There is an anechoic chamber at Orfield Laboratories in Minneapolis which is so quiet, you can here your own heartbeat and your stomach gurgle.
The walls are made up of patterned tiles of wedges, each specifically designed to absorb sound, and the floor is netted with mesh to isolate it from the movements of the outside world.
According to the Guinness Book of World Records, the longest anyone can bear the quiet is 45 minutes.
In Tasmania, in the midst of winter and at the height of Cradle Mountain, the deafening silence makes me think of the ‘no echo’ chamber. We’ve been out trudging through the snow for more than three hours and are yet to feel the heavy burden of silence described by those who have braved the chamber.
Lake St Clair National Park is home to the mountain – known for its ancient pine forests, waterfalls, valleys and wildlife. In July though, the Overland Track is covered in thick, white sheets of snow.
Our boots fall victim to it. We sink lower and lower each step, dragged down by the weight of our packs which are stuffed with thermals, snacks, water and a trusty old film camera (remember those?)
We give in to the battle of trying to not to sink and instead turn our focus to the sea of white. I look behind me and see nothing but our footsteps imprinted in the snow. I look forward and shout my name. I wait for an echo in reply, but instead my voice falls silent, suffocated by clouds of snow.
We are beyond mobile reception and have left the everyday behind.
I can feel my heart pounding underneath the layers of thermals held in by my oversized snow jacket. We are alone out here, surrounded by a white carpet – a perfume of cooling mist lifting from its surface.
It’s another world and while my body is frozen from head to toe – my palms are sweaty.
Probably a good thing we signed in at the start of the hike, I think to myself.

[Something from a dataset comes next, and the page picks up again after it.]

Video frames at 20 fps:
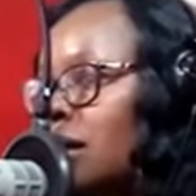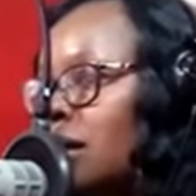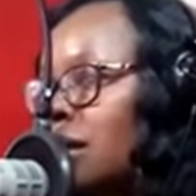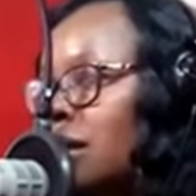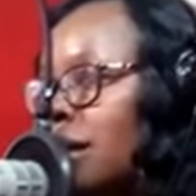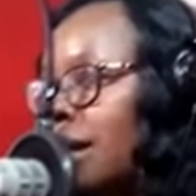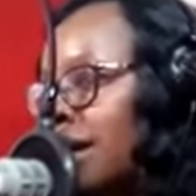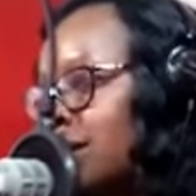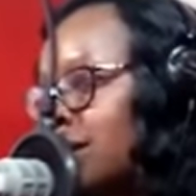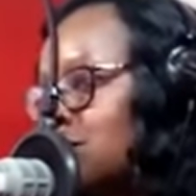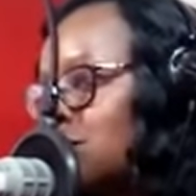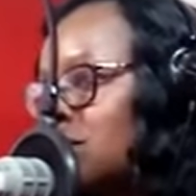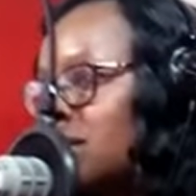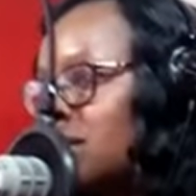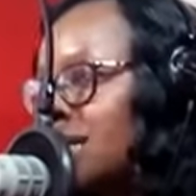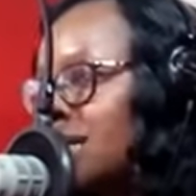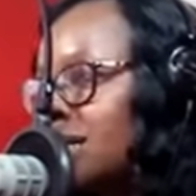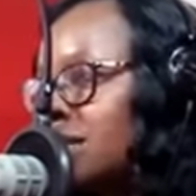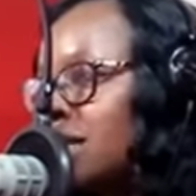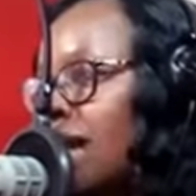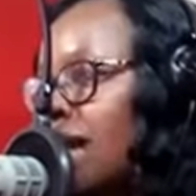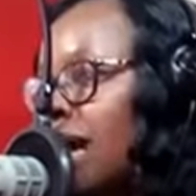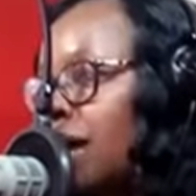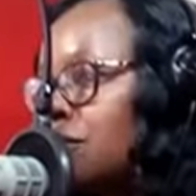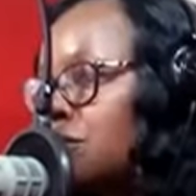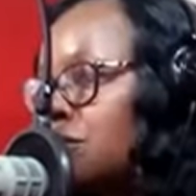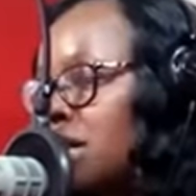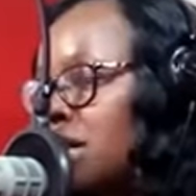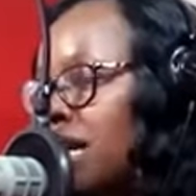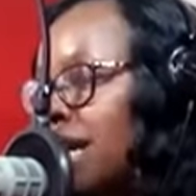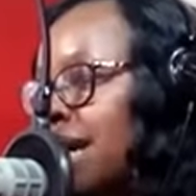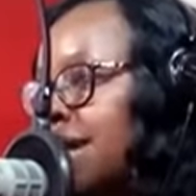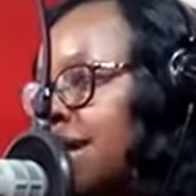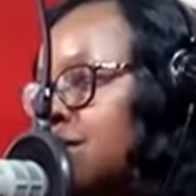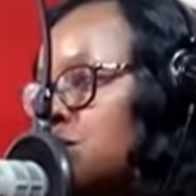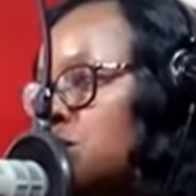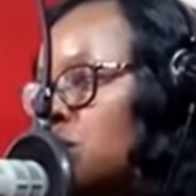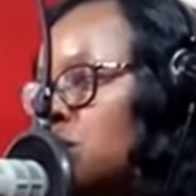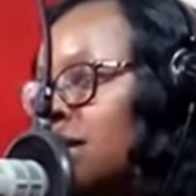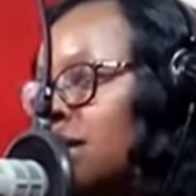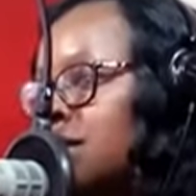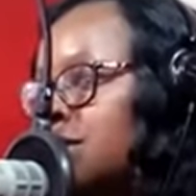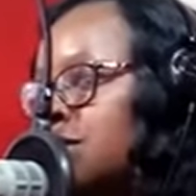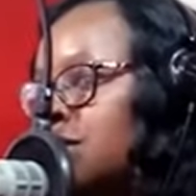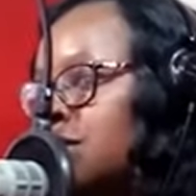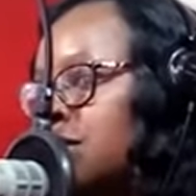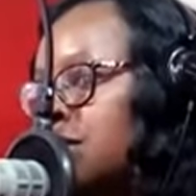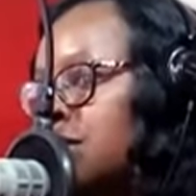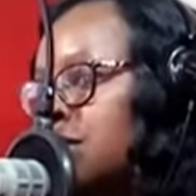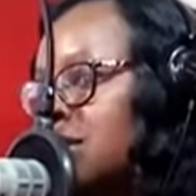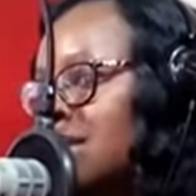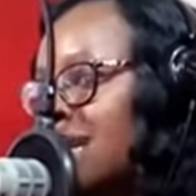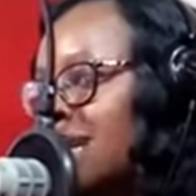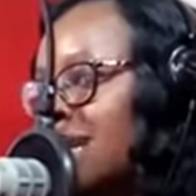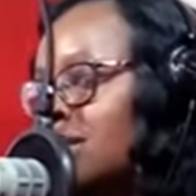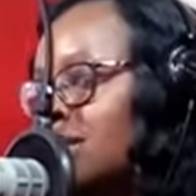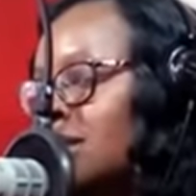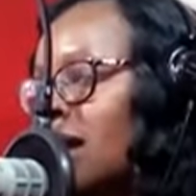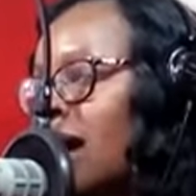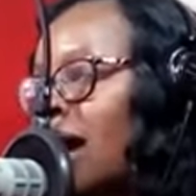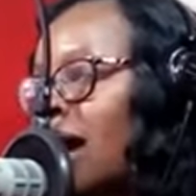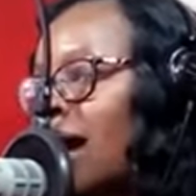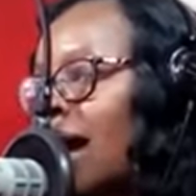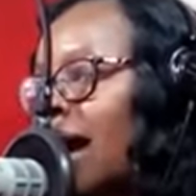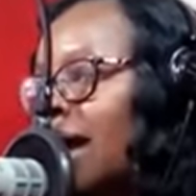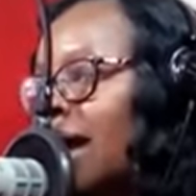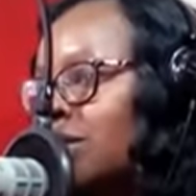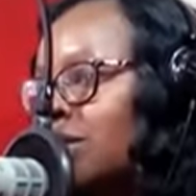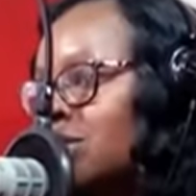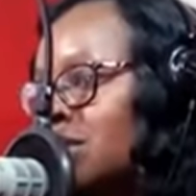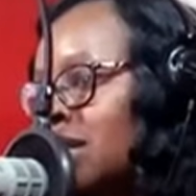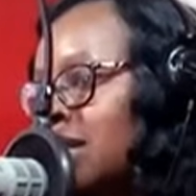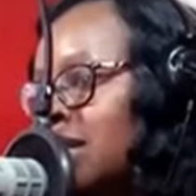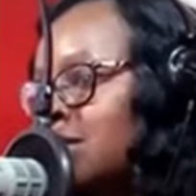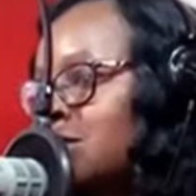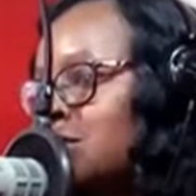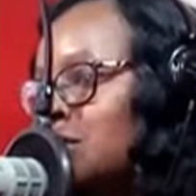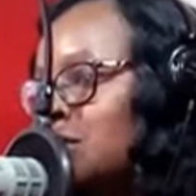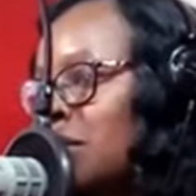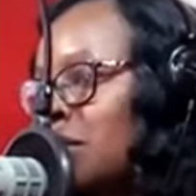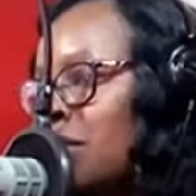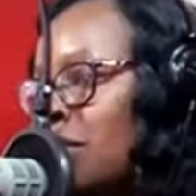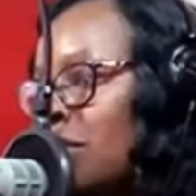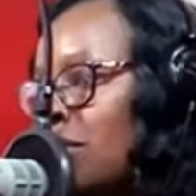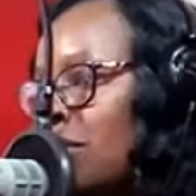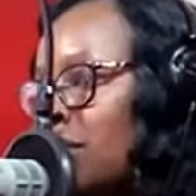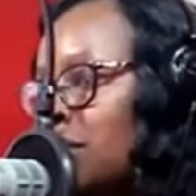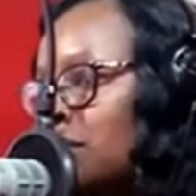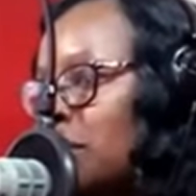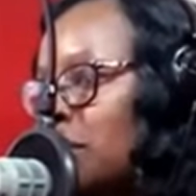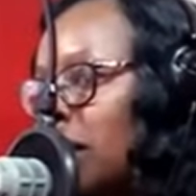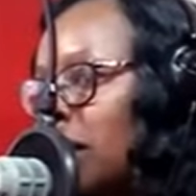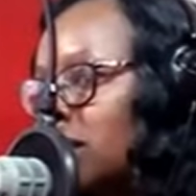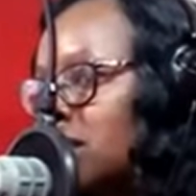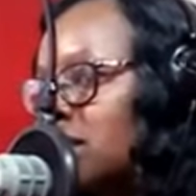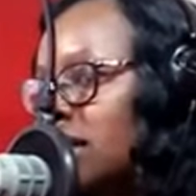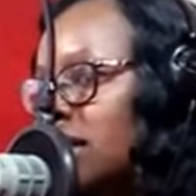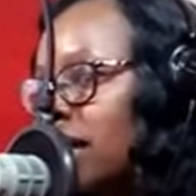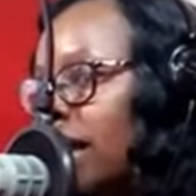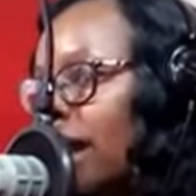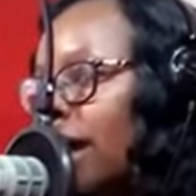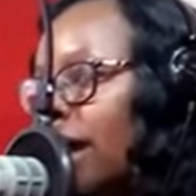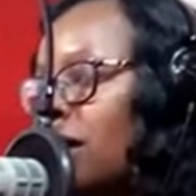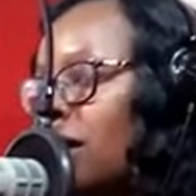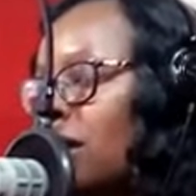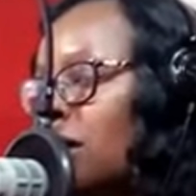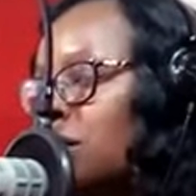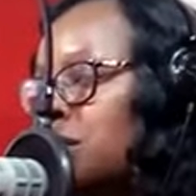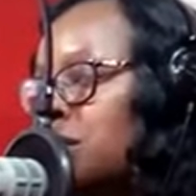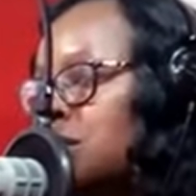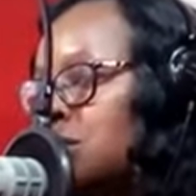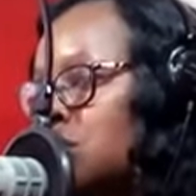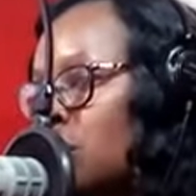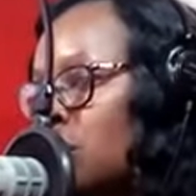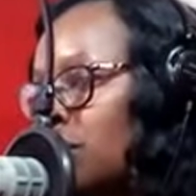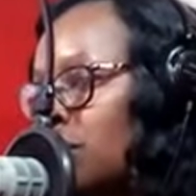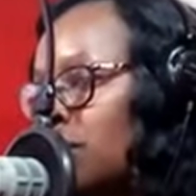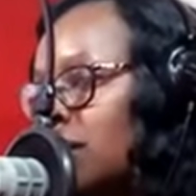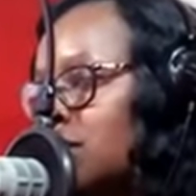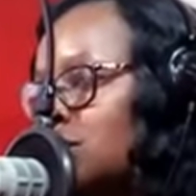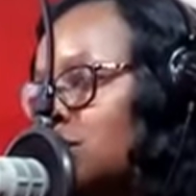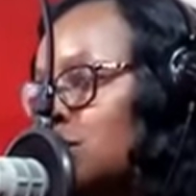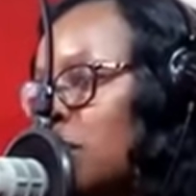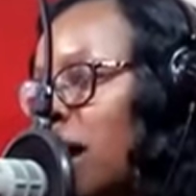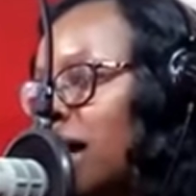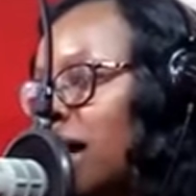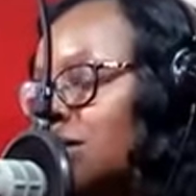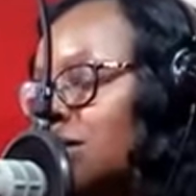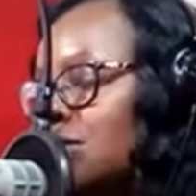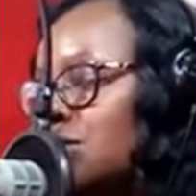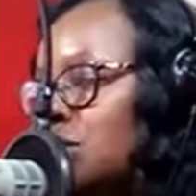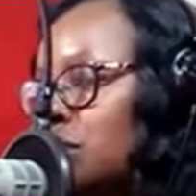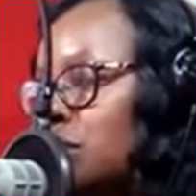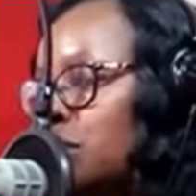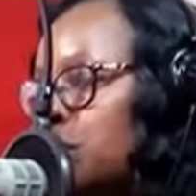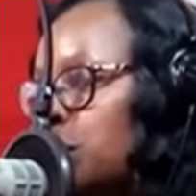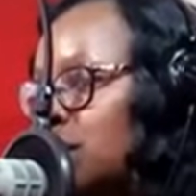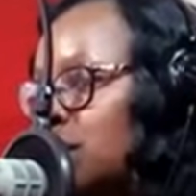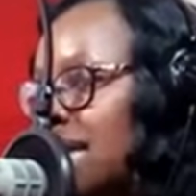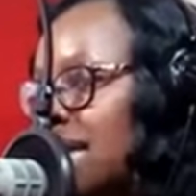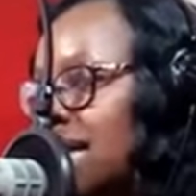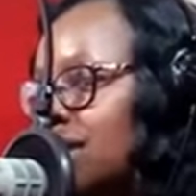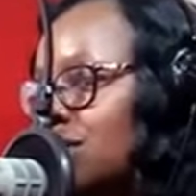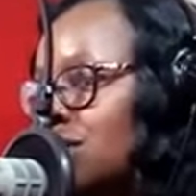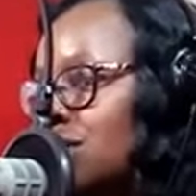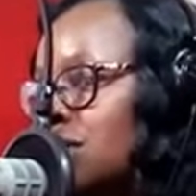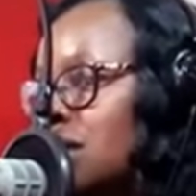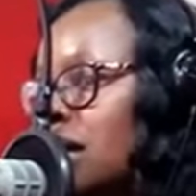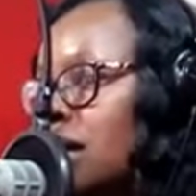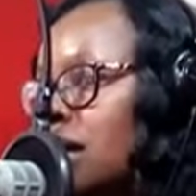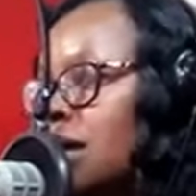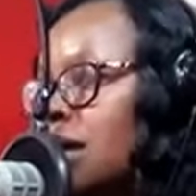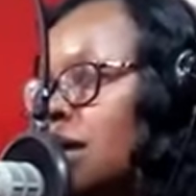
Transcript: The nationalist AfD has won its first seats and is set to be the third party, a result that sparked some protests.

The six-kilometre track, which in summer would probably take two or so hours to complete, lures us into a long haul adventure with its tricks.
The track starts with a welcoming wooden pathway surrounded by warm red-brown-coloured lakes and golden-leaved-trees. You giggle past the “Wombat Poo” sign and smile at the eagle-eye views of the lakes at the base of the mountain as you climb higher. The air is fresh but it doesn’t yet burn your lungs and the ground is damp, but there is a clear and sturdy path.
It’s only once you climb the steel rope up a small but sharp vertical path that the temperature subtly drops and so too the number of tourists, turning back to the elegant lakes.
I was shocked by the instant change. Within a metre, my feet went from sliding on the muddy, wet ground to squashing clumps of snow. There is a beauty to the simplicity of this hike.
The silence is certainly one. The fact that we get to see it all again on the return back is another.